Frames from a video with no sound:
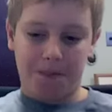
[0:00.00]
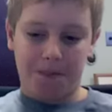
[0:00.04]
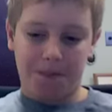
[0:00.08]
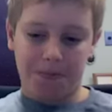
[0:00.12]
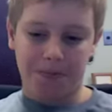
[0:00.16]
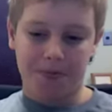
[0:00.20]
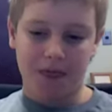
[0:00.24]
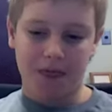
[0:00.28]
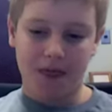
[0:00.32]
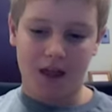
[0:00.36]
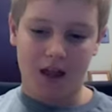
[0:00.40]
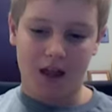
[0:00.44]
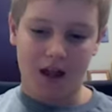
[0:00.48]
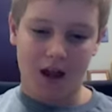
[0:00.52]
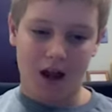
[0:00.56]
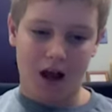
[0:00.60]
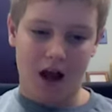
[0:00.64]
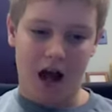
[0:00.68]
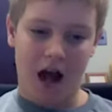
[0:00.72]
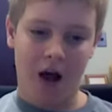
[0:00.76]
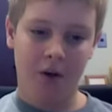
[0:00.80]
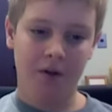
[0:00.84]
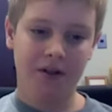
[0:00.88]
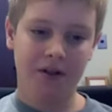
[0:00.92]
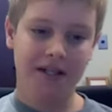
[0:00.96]
Yeah,
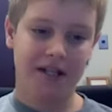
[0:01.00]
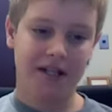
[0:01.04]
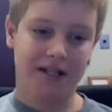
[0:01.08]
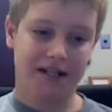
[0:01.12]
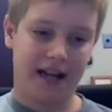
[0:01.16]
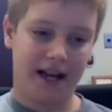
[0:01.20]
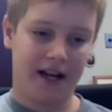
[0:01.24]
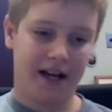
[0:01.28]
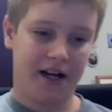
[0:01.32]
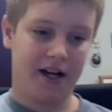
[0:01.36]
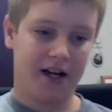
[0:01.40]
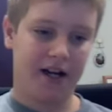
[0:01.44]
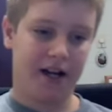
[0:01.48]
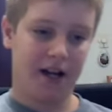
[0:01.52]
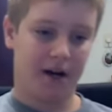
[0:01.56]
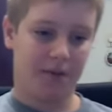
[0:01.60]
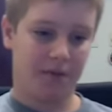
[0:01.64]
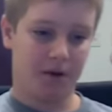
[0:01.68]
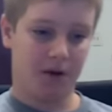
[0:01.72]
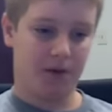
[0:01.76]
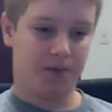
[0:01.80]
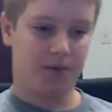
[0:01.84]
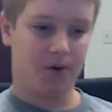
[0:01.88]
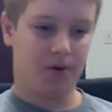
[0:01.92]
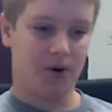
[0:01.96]
I was excited to come
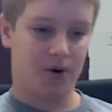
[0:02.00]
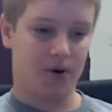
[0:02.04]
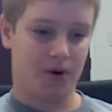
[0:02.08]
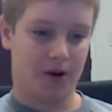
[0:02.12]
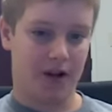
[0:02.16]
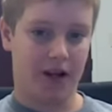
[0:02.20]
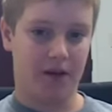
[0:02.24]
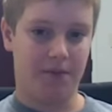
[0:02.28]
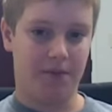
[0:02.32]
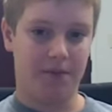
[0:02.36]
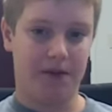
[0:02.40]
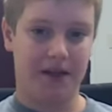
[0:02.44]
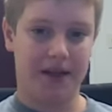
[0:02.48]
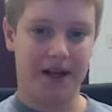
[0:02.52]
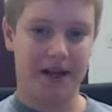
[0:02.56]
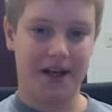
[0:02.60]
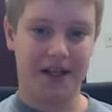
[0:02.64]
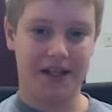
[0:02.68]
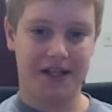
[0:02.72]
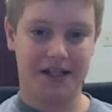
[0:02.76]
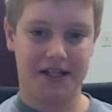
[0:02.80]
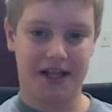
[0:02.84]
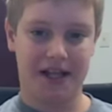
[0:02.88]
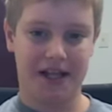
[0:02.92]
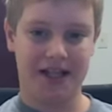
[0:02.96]
to the program
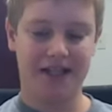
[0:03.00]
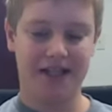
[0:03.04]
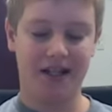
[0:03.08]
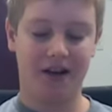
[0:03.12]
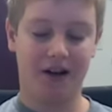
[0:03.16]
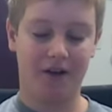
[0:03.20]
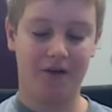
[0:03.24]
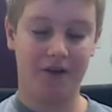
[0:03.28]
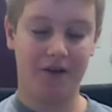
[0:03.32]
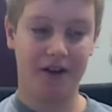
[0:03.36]
because I saw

* * *

Action item: Repeat every entry above exactly as written and omit any pictures it holds.

Output for this task:
Frames from a video with no sound:
[0:00.00]
[0:00.04]
[0:00.08]
[0:00.12]
[0:00.16]
[0:00.20]
[0:00.24]
[0:00.28]
[0:00.32]
[0:00.36]
[0:00.40]
[0:00.44]
[0:00.48]
[0:00.52]
[0:00.56]
[0:00.60]
[0:00.64]
[0:00.68]
[0:00.72]
[0:00.76]
[0:00.80]
[0:00.84]
[0:00.88]
[0:00.92]
[0:00.96]
Yeah,
[0:01.00]
[0:01.04]
[0:01.08]
[0:01.12]
[0:01.16]
[0:01.20]
[0:01.24]
[0:01.28]
[0:01.32]
[0:01.36]
[0:01.40]
[0:01.44]
[0:01.48]
[0:01.52]
[0:01.56]
[0:01.60]
[0:01.64]
[0:01.68]
[0:01.72]
[0:01.76]
[0:01.80]
[0:01.84]
[0:01.88]
[0:01.92]
[0:01.96]
I was excited to come
[0:02.00]
[0:02.04]
[0:02.08]
[0:02.12]
[0:02.16]
[0:02.20]
[0:02.24]
[0:02.28]
[0:02.32]
[0:02.36]
[0:02.40]
[0:02.44]
[0:02.48]
[0:02.52]
[0:02.56]
[0:02.60]
[0:02.64]
[0:02.68]
[0:02.72]
[0:02.76]
[0:02.80]
[0:02.84]
[0:02.88]
[0:02.92]
[0:02.96]
to the program
[0:03.00]
[0:03.04]
[0:03.08]
[0:03.12]
[0:03.16]
[0:03.20]
[0:03.24]
[0:03.28]
[0:03.32]
[0:03.36]
because I saw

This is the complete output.